Content starts
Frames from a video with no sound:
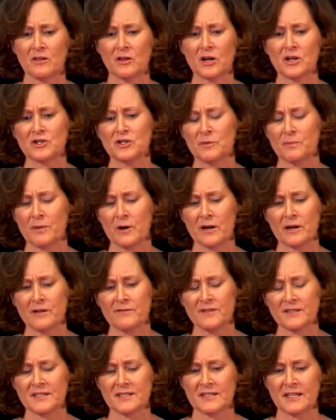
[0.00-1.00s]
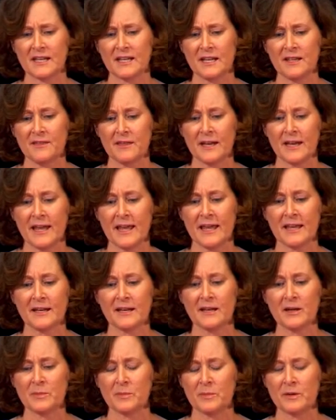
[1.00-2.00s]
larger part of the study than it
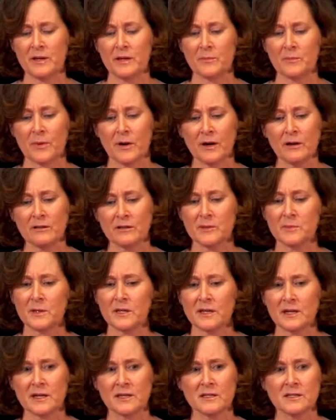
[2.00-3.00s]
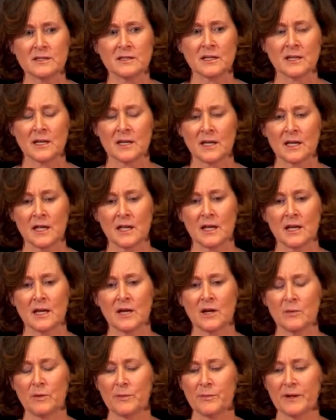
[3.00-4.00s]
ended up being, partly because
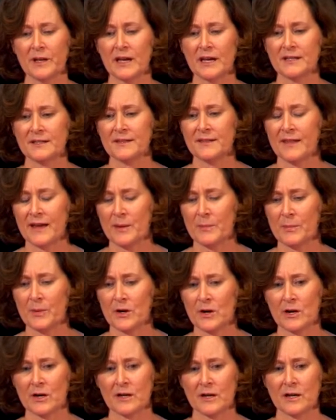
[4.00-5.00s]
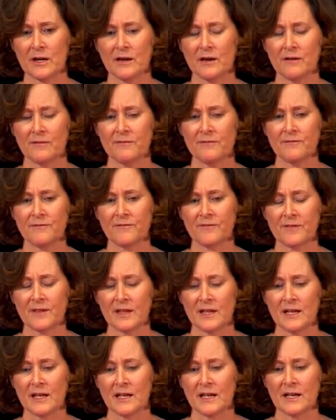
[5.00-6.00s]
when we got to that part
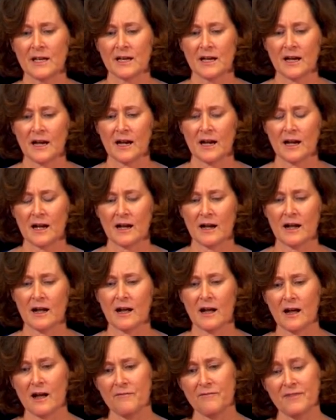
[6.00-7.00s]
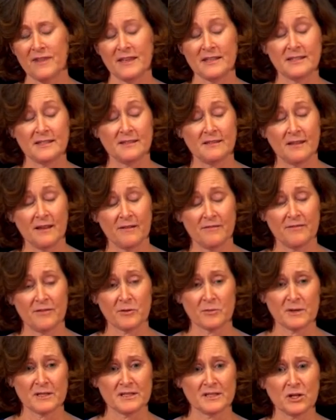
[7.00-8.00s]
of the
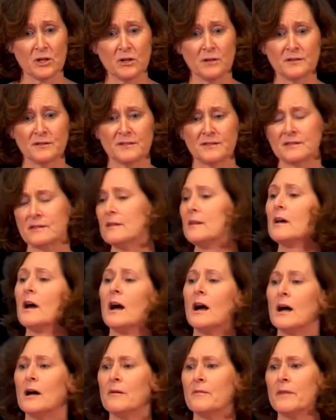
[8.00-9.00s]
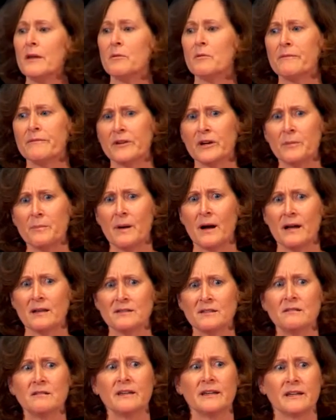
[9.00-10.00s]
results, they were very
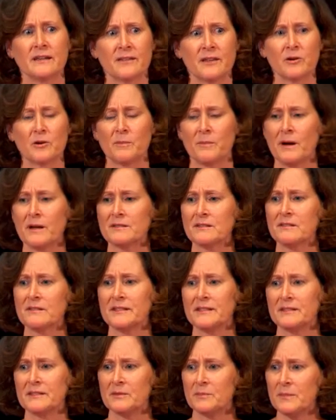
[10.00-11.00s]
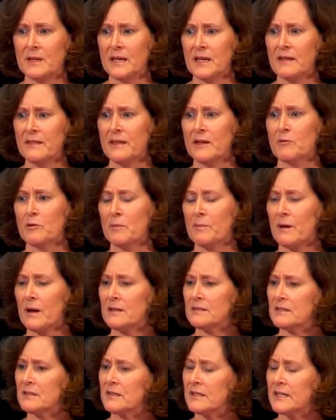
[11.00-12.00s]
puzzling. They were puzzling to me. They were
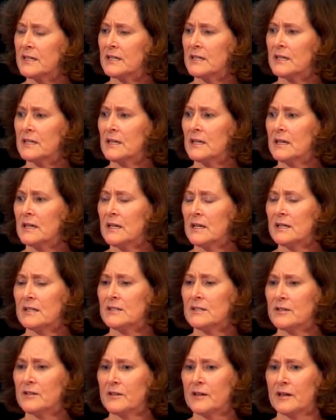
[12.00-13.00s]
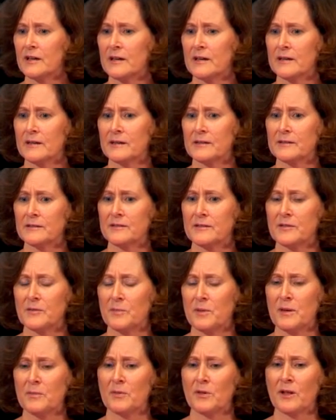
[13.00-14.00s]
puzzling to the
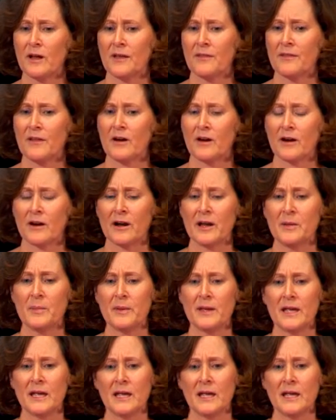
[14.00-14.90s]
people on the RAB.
Content ends
Content starts
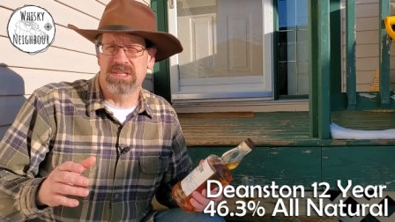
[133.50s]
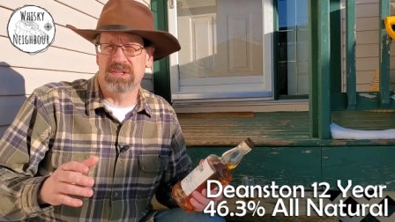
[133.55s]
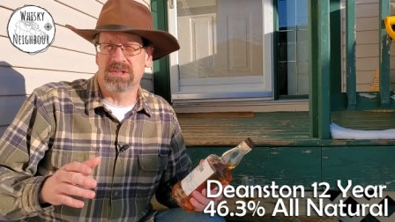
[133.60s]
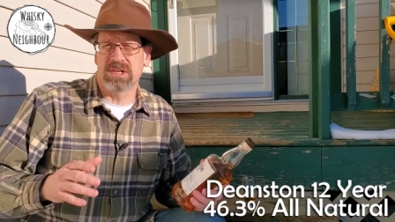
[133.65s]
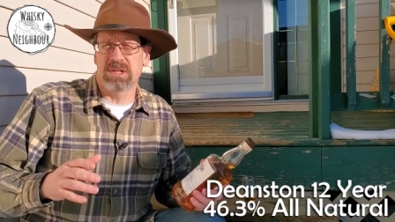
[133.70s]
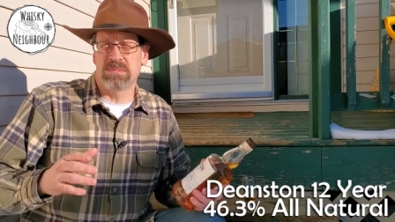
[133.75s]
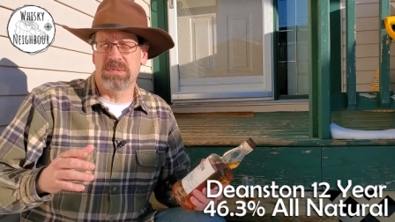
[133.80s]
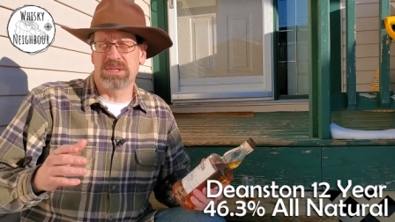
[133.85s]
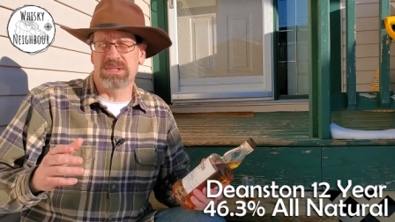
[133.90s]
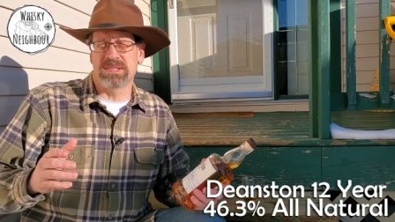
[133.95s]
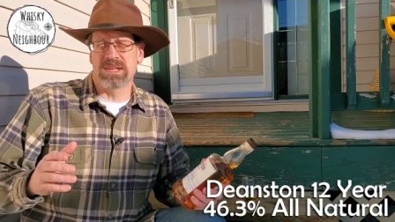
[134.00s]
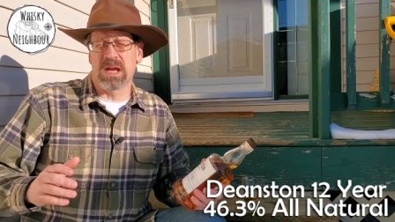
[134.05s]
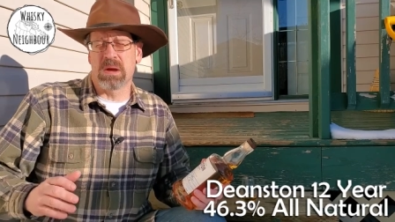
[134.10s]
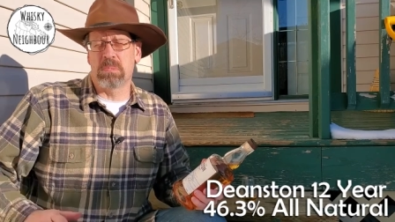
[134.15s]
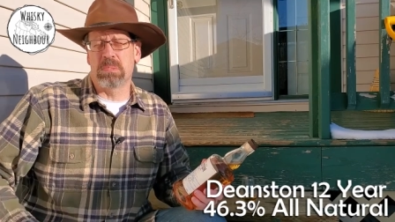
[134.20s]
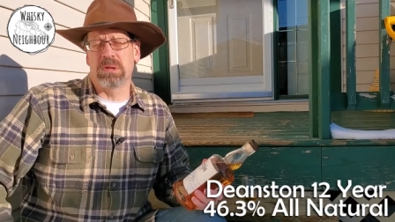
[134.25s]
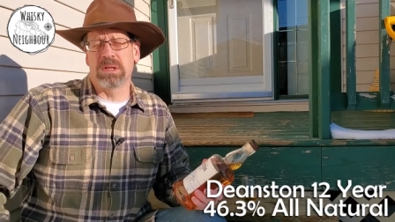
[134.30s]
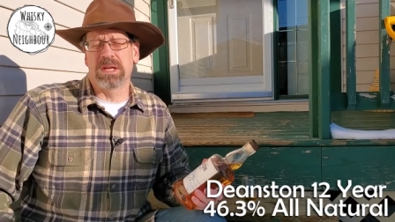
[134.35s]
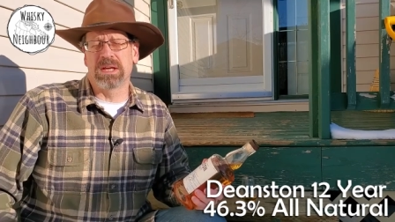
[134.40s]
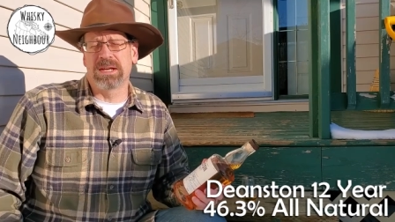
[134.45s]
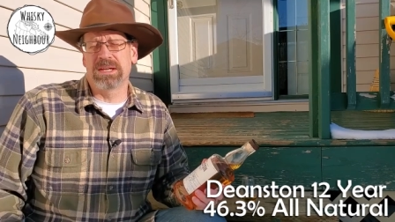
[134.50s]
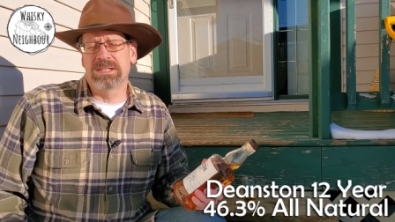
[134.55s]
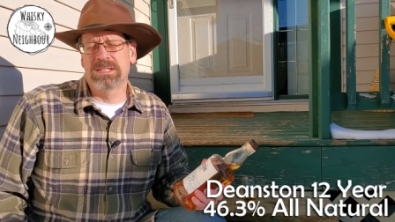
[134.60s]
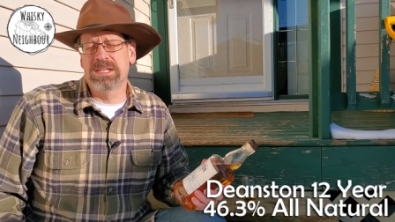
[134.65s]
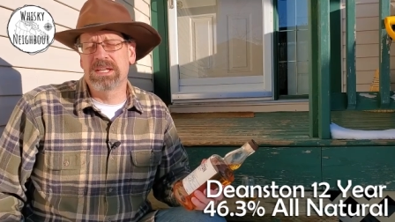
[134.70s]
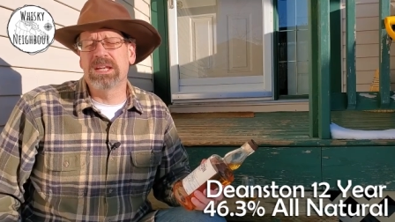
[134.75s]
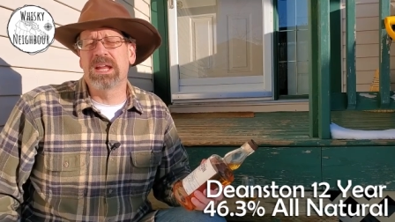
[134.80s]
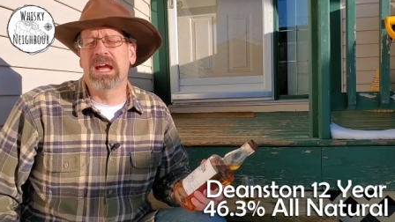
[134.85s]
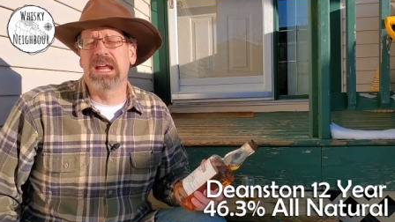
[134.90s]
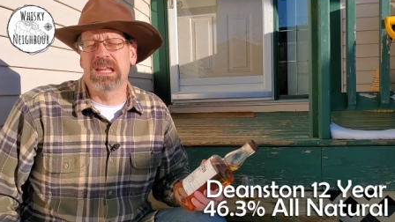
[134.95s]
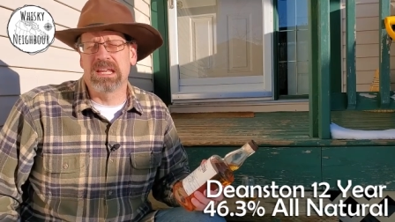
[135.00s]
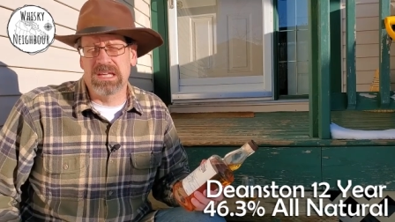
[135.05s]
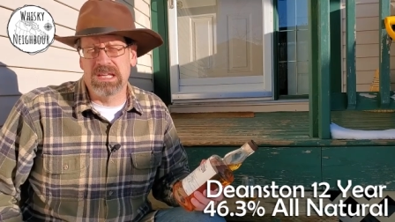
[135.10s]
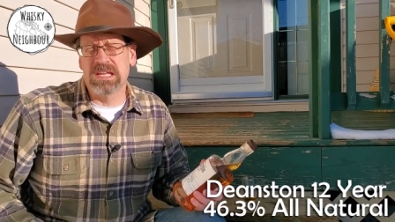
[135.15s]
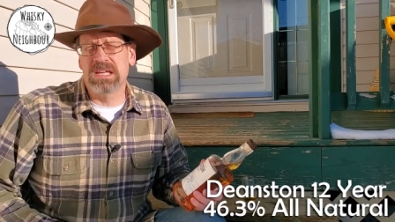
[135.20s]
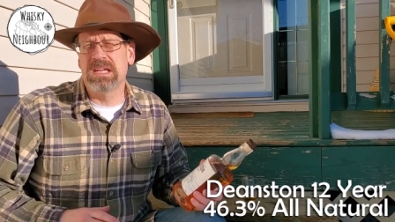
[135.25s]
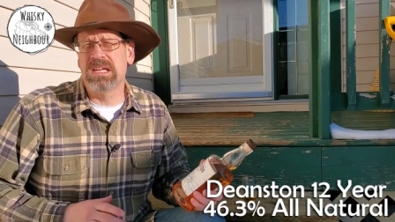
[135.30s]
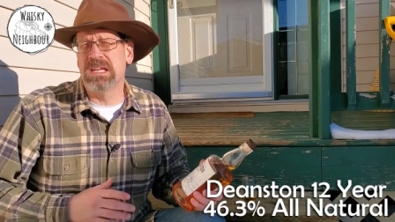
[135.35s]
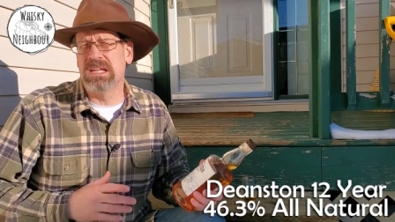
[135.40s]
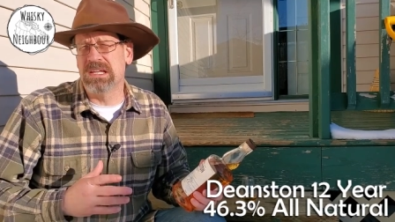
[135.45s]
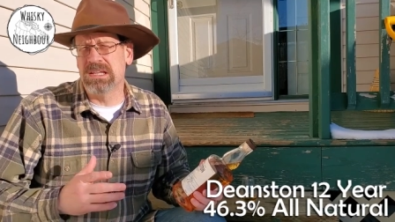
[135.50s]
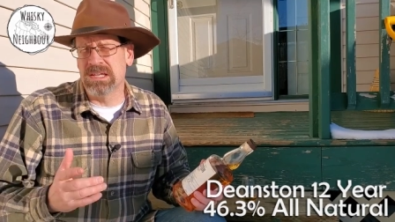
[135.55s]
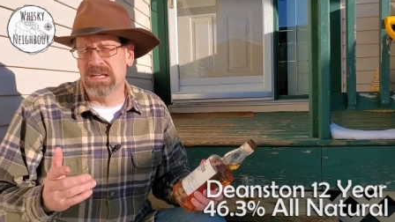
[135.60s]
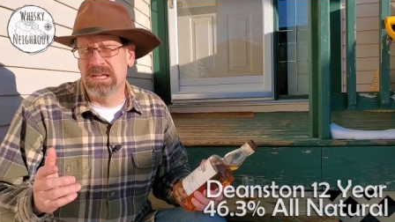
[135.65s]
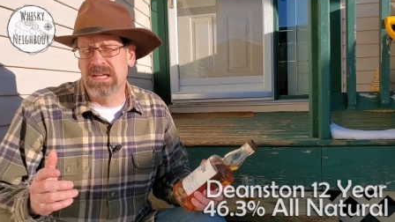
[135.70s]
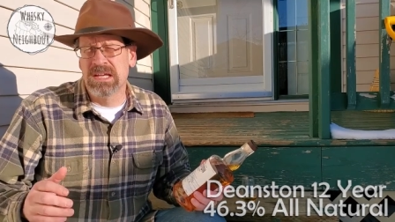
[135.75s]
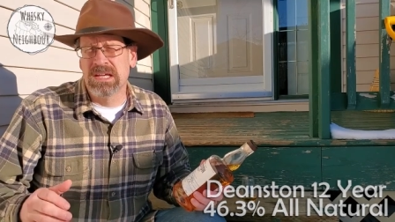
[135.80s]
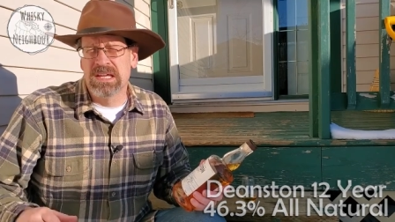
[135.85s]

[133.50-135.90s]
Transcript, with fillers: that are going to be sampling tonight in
Content ends
YOUR ASSIGNMENT
Give again the stretch of the entries above that begins at the line with "Frames from a" and ends at the line with "[8.00-9.00s]", word for word, with no pictures.

ANSWER BELOW
Frames from a video with no sound:
[0.00-1.00s]
[1.00-2.00s]
larger part of the study than it
[2.00-3.00s]
[3.00-4.00s]
ended up being, partly because
[4.00-5.00s]
[5.00-6.00s]
when we got to that part
[6.00-7.00s]
[7.00-8.00s]
of the
[8.00-9.00s]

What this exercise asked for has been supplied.